Dunia Selatan telah mulai berkembang suara yang bersatu dalam perdebatan tentang transisi energi yang adil. “Di Amerika Latin, kami telah mengatakan bahwa tidak ada kesepakatan ramah lingkungan baru dengan FTA dan perjanjian investasi bilateral,” lapor Luciana Ghiotto. Di kawasan ini telah terjadi kebangkitan sejumlah organisasi dinamis mulai dari aktivis pedesaan di Via Campesina hingga berbagai gerakan masyarakat adat dan gerakan feminis yang mengartikulasikan ekonomi feminis.
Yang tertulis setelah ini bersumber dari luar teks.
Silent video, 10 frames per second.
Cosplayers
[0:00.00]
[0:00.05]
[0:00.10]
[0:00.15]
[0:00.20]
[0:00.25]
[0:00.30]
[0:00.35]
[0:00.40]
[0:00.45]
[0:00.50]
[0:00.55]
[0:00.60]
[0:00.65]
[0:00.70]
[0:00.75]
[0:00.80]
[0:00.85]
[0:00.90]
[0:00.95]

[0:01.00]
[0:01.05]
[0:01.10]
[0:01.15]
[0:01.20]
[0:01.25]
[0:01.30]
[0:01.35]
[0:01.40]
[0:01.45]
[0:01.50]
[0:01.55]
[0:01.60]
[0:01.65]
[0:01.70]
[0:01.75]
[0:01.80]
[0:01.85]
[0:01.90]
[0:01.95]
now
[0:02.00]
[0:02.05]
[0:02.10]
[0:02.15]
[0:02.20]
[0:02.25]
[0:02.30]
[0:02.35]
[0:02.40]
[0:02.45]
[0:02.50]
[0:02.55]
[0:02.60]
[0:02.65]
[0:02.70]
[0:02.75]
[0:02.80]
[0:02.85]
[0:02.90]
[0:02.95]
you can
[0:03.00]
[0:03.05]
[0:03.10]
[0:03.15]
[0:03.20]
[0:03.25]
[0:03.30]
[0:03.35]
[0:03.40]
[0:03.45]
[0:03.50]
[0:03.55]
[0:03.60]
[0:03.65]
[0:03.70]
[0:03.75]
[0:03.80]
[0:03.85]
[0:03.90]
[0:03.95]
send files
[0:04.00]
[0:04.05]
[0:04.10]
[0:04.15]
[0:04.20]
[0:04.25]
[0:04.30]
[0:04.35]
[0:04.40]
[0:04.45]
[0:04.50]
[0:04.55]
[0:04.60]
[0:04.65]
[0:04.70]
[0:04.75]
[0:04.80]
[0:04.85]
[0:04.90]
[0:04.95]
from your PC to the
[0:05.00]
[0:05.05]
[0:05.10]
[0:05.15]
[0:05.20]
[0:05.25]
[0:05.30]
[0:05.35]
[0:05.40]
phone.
Sementara itu, negara-negara tertentu sudah memimpin. “Dalam konstitusinya, Ekuador melarang masuk ke dalam perjanjian internasional apa pun yang mencakup arbitrase internasional yang membahayakan kedaulatan negara,” tambahnya. “Pemerintahan neoliberal yang baru sedang berjuang dengan puluhan pengacara untuk menemukan jalan keluarnya, namun mereka tetap tidak bisa.”
Contoh lain dari keberhasilan perlawanan adalah tumbuhnya gerakan keadilan iklim, yang lebih dari sekadar perlindungan lingkungan hidup dan telah menghubungkan para aktivis dalam perjuangan keadilan ekonomi dan hak asasi manusia hingga agroekologi dan ekonomi pasca-pertumbuhan.
“Setelah gangguan yang terjadi dalam beberapa tahun terakhir, kita bisa lebih sering bertemu secara langsung,” kata Karen Hansen-Kuhn. “Gerakan memerlukan pembangunan hubungan secara langsung. Kita perlu bersatu untuk membangun alternatif-alternatif ini.”
ZNetwork didanai semata-mata melalui kemurahan hati para pembacanya.